§ Problem requirements
Every line of the material below should be repeated exactly.

§ Information shown

^^^^^^^^

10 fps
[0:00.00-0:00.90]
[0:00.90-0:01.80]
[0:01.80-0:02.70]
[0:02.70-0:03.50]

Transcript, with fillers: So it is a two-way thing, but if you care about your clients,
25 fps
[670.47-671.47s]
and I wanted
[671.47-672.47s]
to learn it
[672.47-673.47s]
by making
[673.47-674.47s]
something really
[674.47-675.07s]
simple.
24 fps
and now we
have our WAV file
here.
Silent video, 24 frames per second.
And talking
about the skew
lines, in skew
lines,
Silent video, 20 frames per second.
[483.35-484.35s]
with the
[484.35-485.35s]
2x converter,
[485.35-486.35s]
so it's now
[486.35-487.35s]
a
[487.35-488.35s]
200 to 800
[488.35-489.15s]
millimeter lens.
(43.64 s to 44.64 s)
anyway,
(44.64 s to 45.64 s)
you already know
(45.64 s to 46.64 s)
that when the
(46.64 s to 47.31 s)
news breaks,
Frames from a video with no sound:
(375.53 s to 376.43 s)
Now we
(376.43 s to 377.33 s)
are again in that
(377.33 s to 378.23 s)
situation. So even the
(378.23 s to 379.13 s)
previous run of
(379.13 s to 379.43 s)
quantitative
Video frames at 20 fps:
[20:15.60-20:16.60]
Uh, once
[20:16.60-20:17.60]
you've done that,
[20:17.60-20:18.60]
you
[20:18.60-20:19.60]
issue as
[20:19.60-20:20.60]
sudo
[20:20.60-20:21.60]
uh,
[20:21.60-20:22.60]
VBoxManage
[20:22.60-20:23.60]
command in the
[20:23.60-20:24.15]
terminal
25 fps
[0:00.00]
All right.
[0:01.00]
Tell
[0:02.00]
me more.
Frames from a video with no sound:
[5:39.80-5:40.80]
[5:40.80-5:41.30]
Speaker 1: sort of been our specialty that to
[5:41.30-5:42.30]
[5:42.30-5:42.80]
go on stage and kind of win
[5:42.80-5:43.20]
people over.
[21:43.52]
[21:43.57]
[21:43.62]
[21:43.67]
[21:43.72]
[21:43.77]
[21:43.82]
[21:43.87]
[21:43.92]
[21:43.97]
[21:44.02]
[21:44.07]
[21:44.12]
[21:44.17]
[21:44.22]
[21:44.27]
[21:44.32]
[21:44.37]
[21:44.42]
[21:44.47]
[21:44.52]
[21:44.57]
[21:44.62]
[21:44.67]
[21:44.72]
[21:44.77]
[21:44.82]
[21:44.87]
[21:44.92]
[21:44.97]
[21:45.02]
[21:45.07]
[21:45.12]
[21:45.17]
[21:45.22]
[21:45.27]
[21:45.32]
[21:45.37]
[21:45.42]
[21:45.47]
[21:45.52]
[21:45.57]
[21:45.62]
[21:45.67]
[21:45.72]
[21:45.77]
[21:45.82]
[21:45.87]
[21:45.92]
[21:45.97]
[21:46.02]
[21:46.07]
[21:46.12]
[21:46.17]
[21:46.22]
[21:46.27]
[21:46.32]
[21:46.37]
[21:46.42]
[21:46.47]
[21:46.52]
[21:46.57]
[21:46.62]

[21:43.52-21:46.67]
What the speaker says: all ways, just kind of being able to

^^^^^^^^

§ Exercise answer
10 fps
[0:00.00-0:00.90]
[0:00.90-0:01.80]
[0:01.80-0:02.70]
[0:02.70-0:03.50]

Transcript, with fillers: So it is a two-way thing, but if you care about your clients,
25 fps
[670.47-671.47s]
and I wanted
[671.47-672.47s]
to learn it
[672.47-673.47s]
by making
[673.47-674.47s]
something really
[674.47-675.07s]
simple.
24 fps
and now we
have our WAV file
here.
Silent video, 24 frames per second.
And talking
about the skew
lines, in skew
lines,
Silent video, 20 frames per second.
[483.35-484.35s]
with the
[484.35-485.35s]
2x converter,
[485.35-486.35s]
so it's now
[486.35-487.35s]
a
[487.35-488.35s]
200 to 800
[488.35-489.15s]
millimeter lens.
(43.64 s to 44.64 s)
anyway,
(44.64 s to 45.64 s)
you already know
(45.64 s to 46.64 s)
that when the
(46.64 s to 47.31 s)
news breaks,
Frames from a video with no sound:
(375.53 s to 376.43 s)
Now we
(376.43 s to 377.33 s)
are again in that
(377.33 s to 378.23 s)
situation. So even the
(378.23 s to 379.13 s)
previous run of
(379.13 s to 379.43 s)
quantitative
Video frames at 20 fps:
[20:15.60-20:16.60]
Uh, once
[20:16.60-20:17.60]
you've done that,
[20:17.60-20:18.60]
you
[20:18.60-20:19.60]
issue as
[20:19.60-20:20.60]
sudo
[20:20.60-20:21.60]
uh,
[20:21.60-20:22.60]
VBoxManage
[20:22.60-20:23.60]
command in the
[20:23.60-20:24.15]
terminal
25 fps
[0:00.00]
All right.
[0:01.00]
Tell
[0:02.00]
me more.
Frames from a video with no sound:
[5:39.80-5:40.80]
[5:40.80-5:41.30]
Speaker 1: sort of been our specialty that to
[5:41.30-5:42.30]
[5:42.30-5:42.80]
go on stage and kind of win
[5:42.80-5:43.20]
people over.
[21:43.52]
[21:43.57]
[21:43.62]
[21:43.67]
[21:43.72]
[21:43.77]
[21:43.82]
[21:43.87]
[21:43.92]
[21:43.97]
[21:44.02]
[21:44.07]
[21:44.12]
[21:44.17]
[21:44.22]
[21:44.27]
[21:44.32]
[21:44.37]
[21:44.42]
[21:44.47]
[21:44.52]
[21:44.57]
[21:44.62]
[21:44.67]
[21:44.72]
[21:44.77]
[21:44.82]
[21:44.87]
[21:44.92]
[21:44.97]
[21:45.02]
[21:45.07]
[21:45.12]
[21:45.17]
[21:45.22]
[21:45.27]
[21:45.32]
[21:45.37]
[21:45.42]
[21:45.47]
[21:45.52]
[21:45.57]
[21:45.62]
[21:45.67]
[21:45.72]
[21:45.77]
[21:45.82]
[21:45.87]
[21:45.92]
[21:45.97]
[21:46.02]
[21:46.07]
[21:46.12]
[21:46.17]
[21:46.22]
[21:46.27]
[21:46.32]
[21:46.37]
[21:46.42]
[21:46.47]
[21:46.52]
[21:46.57]
[21:46.62]

[21:43.52-21:46.67]
What the speaker says: all ways, just kind of being able to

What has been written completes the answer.